Part 1.4 – System Architecture (driven by Well-Architected Reliability Principles)

In part 1.3 of this series, we discussed the questions that we would need the customers to answer about the reliability requirements of the system. This would have been the step where we would have also captured other functional and non-functional requirements. The first step in determining the availability SLI & SLO of the system would be understanding the user flows, components in each critical user flow, the detailed dependency graphs, and the possibilities of failures.

Microsoft has helped us a big deal with the Well-architected reliability principles and design checklist. These are to be used by the CSPs when creating the design and the architecture of the system. The checklist prepared from MS’s documentation is made available in my GitHub repo. Please note that the checklist contains questions and suggestions from the documentation and from the SRE workbook. This can be enhanced, improved, or modified with the knowledge that the CSPs would have gathered over the years assisting the customers.

https://github.com/gsriramit/AzWellArchitected-Reliability/tree/main/Design/ReliabilityChecklist

Following are the major categories that the design would be based on

  1. Availability & Recovery Targets
  2. Application Requirements
  3. Data Requirements
  4. Networking Requirements
  5. Infrastructure Requirements
  6. Monitoring Design
  7. Testing & Experimentation

System Architecture Diagram

Well-Archictected-Reliability - Reliability-Reference Architecture

The system as shown in the diagram is a mix of 2 HA+DR reference architectures

At the completion of this architecture diagram, the CSP or the Partner would have answered all the questions in the checklist. The answer should be a simple Yes or No. If a particular principle is not going to be considered, then there should be an equivalent justification on why such a decision was taken

Example

CategoryReliability QuestionsConsidered in Design?Justification
Data RequirementsDo we have stringent data consistency requirements that will be affected by availability (C or A in distributed systems)Moderate Requirements to balance consistency & availability. Commit strategy uses synchronous commit to 2 out of 3 replicas for a write operation.

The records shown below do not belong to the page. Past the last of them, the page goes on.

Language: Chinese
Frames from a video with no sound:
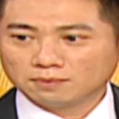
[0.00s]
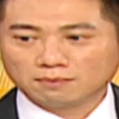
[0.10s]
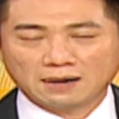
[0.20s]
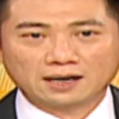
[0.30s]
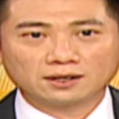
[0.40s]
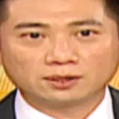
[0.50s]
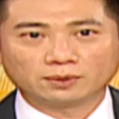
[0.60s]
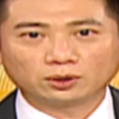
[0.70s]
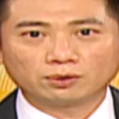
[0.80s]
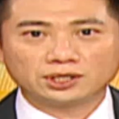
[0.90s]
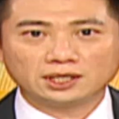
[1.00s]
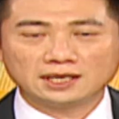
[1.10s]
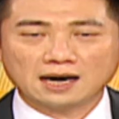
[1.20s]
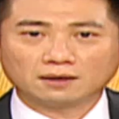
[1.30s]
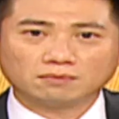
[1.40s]
买个什么东西一
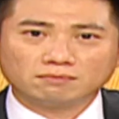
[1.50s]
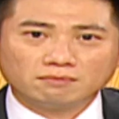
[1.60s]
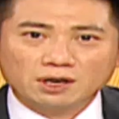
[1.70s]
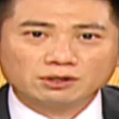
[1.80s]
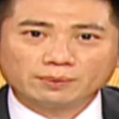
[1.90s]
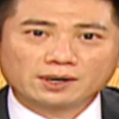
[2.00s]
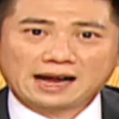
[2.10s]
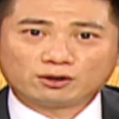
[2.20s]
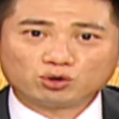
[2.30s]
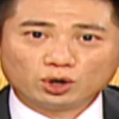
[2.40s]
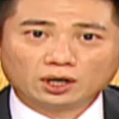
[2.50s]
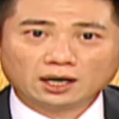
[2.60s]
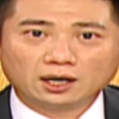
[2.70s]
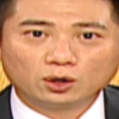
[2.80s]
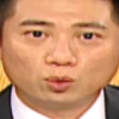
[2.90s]
样，没有什么感觉，
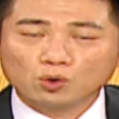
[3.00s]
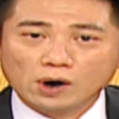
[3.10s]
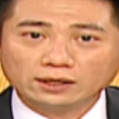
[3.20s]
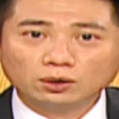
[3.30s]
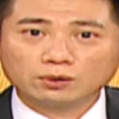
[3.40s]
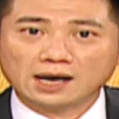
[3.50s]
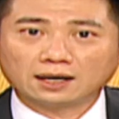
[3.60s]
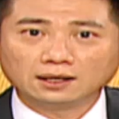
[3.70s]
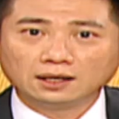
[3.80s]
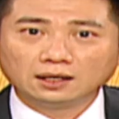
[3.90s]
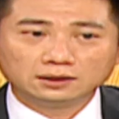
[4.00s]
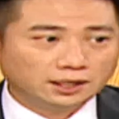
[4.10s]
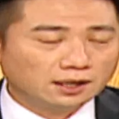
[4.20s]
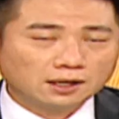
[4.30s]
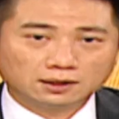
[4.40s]
无关痛痒。
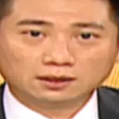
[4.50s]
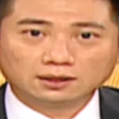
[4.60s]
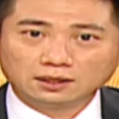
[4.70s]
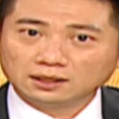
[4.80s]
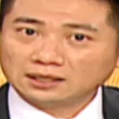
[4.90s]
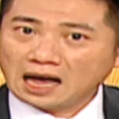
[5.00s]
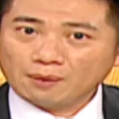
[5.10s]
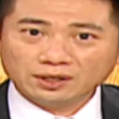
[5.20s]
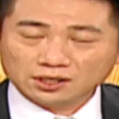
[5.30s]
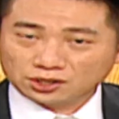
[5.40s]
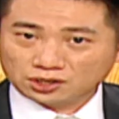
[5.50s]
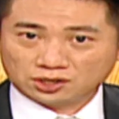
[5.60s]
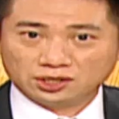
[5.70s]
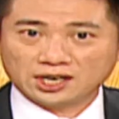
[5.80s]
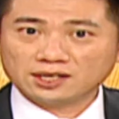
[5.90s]
第二个。他们的
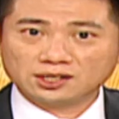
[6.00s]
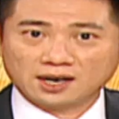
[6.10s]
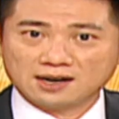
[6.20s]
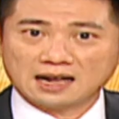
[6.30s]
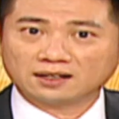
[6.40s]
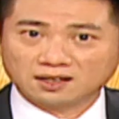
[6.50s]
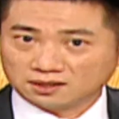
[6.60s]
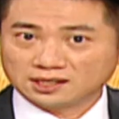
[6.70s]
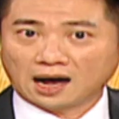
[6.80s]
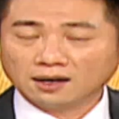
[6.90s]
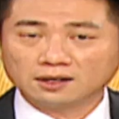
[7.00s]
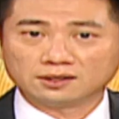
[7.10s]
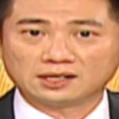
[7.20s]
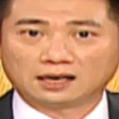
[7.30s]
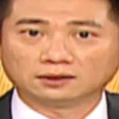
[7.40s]
时间是可以拉的很长很
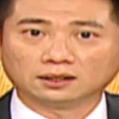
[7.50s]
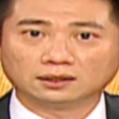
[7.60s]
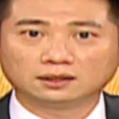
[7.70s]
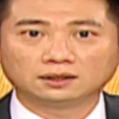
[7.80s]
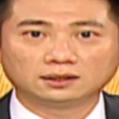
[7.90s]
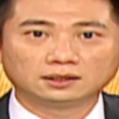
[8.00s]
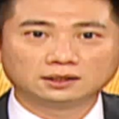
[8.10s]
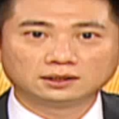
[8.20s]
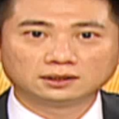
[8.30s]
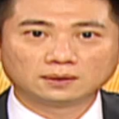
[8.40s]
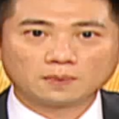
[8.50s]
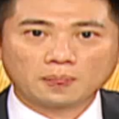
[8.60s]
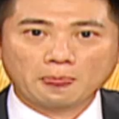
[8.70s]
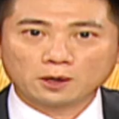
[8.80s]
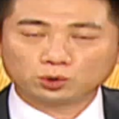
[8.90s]
长的，
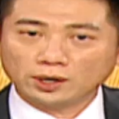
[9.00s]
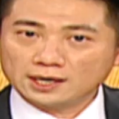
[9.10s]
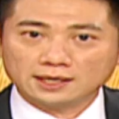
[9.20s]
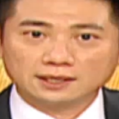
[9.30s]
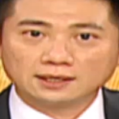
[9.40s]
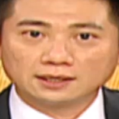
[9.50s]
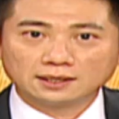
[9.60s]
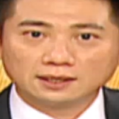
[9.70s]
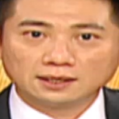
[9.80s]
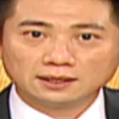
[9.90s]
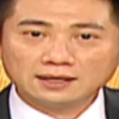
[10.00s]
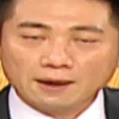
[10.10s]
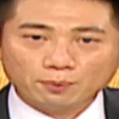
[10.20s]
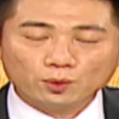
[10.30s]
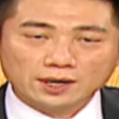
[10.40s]
所以内
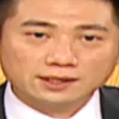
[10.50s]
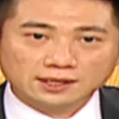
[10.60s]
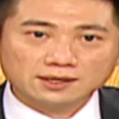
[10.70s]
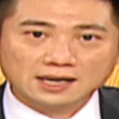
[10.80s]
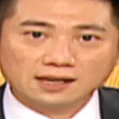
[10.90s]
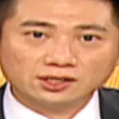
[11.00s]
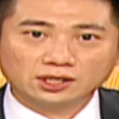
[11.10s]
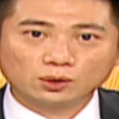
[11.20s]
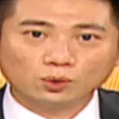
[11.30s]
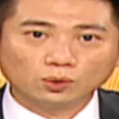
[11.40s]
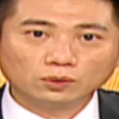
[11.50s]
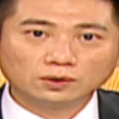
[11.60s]
部人增加持股，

Favoring Consistency within the same region DB instances. Between the cross-region instances, availability is favored over consistency (using asynchronous replication)

Other Artifacts

At the end of this step, we should be having one other artifact in addition to the architecture diagrams. These would 2 versions of cost estimates(with and without all the HA-DR measures) as detailed in the previous article. The difference between the 2 estimates would help the customers make the decisions on the “High Availability (Reliability) vs Cost Savings” topic.

For the architecture shown above, the following folder has 2 estimation sheets. The second sheet contains estimates based only on a single region. This can be modified to suit the kind of setup that you plan on implementing in your environment. The use-case architecture uses an “Active-Hot Standby” type of HA-DR setup. If the design decision is to use an “Active-Passive” or “Active-Warm Standby” setup, then the cloud costs would vary accordingly.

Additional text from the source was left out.